** YOUR INSTRUCTIONS **
Below are the records. Retype exactly the lines between the lines holding "Frames from a" and "Verbatim transcript: just", inclusive.

** INFORMATION **
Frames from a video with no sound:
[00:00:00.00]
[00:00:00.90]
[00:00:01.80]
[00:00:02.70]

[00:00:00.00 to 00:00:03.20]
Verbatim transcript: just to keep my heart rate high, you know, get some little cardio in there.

* * *

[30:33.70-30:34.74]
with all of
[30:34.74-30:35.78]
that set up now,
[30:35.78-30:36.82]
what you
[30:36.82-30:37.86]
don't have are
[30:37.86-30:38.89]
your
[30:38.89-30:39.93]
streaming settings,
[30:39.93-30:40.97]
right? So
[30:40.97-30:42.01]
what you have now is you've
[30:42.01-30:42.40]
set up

** RESULT FOR THIS TASK **
Frames from a video with no sound:
[00:00:00.00]
[00:00:00.90]
[00:00:01.80]
[00:00:02.70]

[00:00:00.00 to 00:00:03.20]
Verbatim transcript: just to keep my heart rate high, you know, get some little cardio in there.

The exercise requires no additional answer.